What is a Bridge?

A bridge (AKA crosschain messaging protocol or interoperability network) is a system that relays information between blockchains.

While there are many bridges out there today, every bridge has the same core structure and components.

Layer

Function

Transport

Read root or hash of data on origin chain and post to destination.

Verification

Ensure that the above data is correct.

Execution

Generate merkle roots or hashes on origin. Prove against the root and execute the target function on destination.

Application

Handle specific usecases such as token transfers, NFTs, governance, and more!

Messaging Layers

Transport

Transport is how a payload of data gets read from one domain and posted to another, making no assumptions about the correctness of the data.

This is typically done by one or many offchain actors that watch an outbox of data on the origin chain, and then post the corresponding data to an inbox on a connected destination domain. To keep this process scalable, protocols will typically relay merkle roots rather than data in raw form.

Verification

Verification is how crosschain communication is secured. After a payload is transported across chains, a bridge will verify the data prior to it becoming usable on the destination domain.

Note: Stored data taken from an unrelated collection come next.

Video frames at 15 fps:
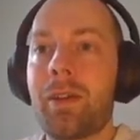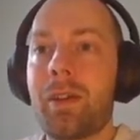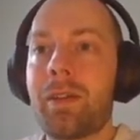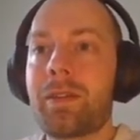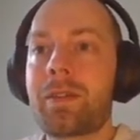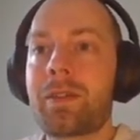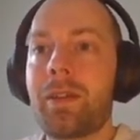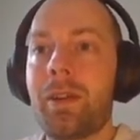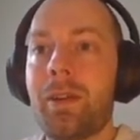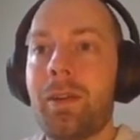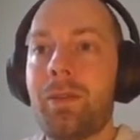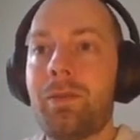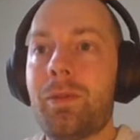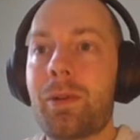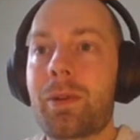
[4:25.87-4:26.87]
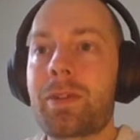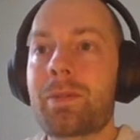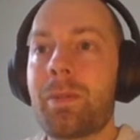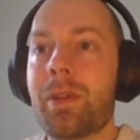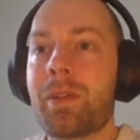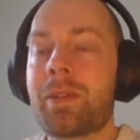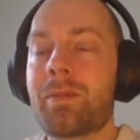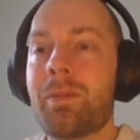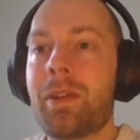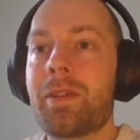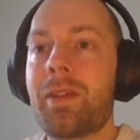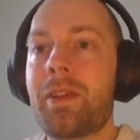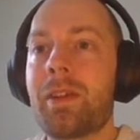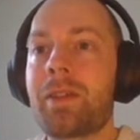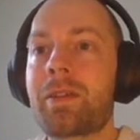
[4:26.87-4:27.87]
install workspace
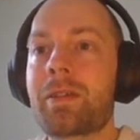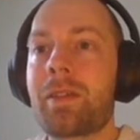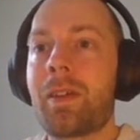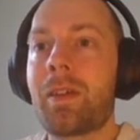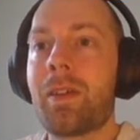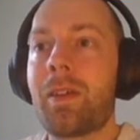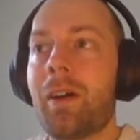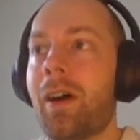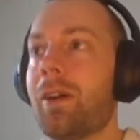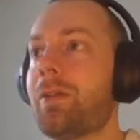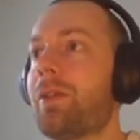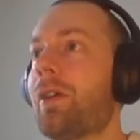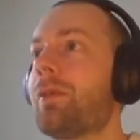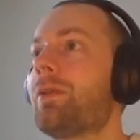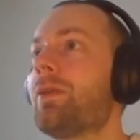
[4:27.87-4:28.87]
metrics. How you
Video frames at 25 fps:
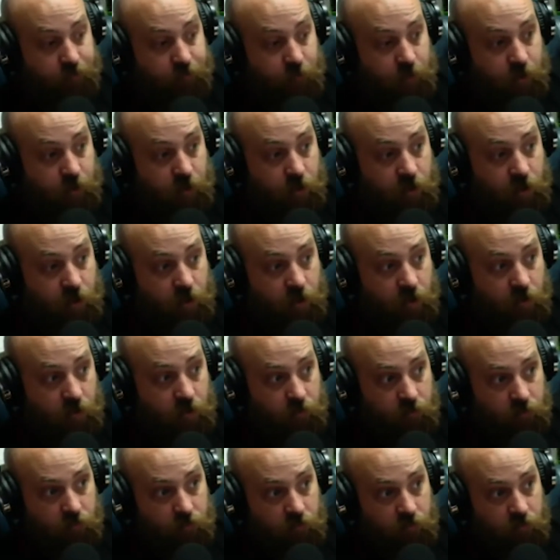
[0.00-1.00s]
you're
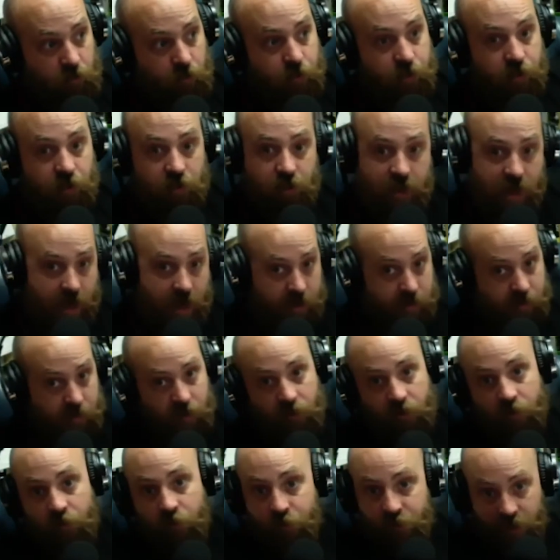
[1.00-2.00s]
using text, and
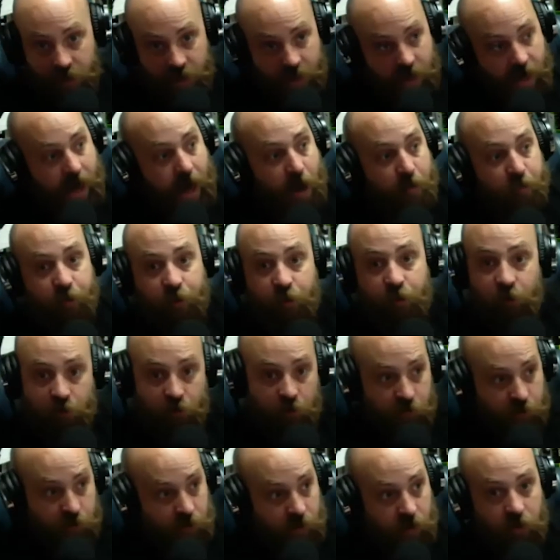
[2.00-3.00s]
you're using an app, and
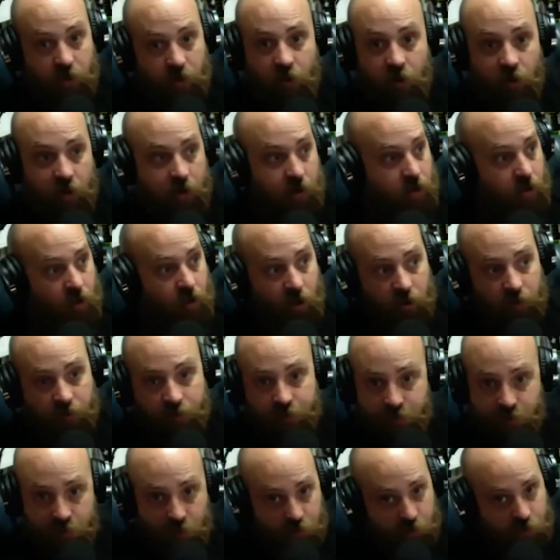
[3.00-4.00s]
you're in all of the
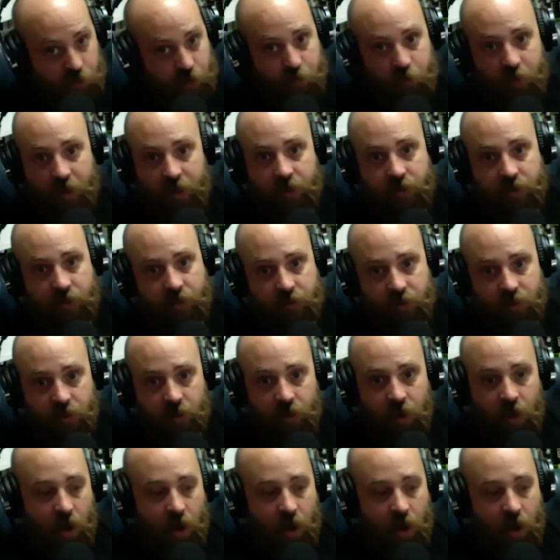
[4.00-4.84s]
social spaces. And,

There are many different ways to verify messages across domains, each with their own tradeoffs on trust, cost, and latency. See Message Verification for a longer discussion about this step.

Execution

Once a verified payload is available on the destination, some offchain infrastructure is needed to "push" that payload into a target function.

Bridge execution layers are the interface that developers will typically interact with when integrating with a bridge. Execution layers collect gas fees (in Connext, this is collected as additional gas paid on the origin chain) and use those fees to execute a transaction on the destination chain against the target function the developer intends to interact with.

Execution layers may additionally be responsible for generating merkle roots on each origin domain, and then generating a merkle proof against that root on a destination domain.

Application Layers

In addition to the above messaging layers, bridges may implement one or many application layers that define how specific usecases are enabled across domains.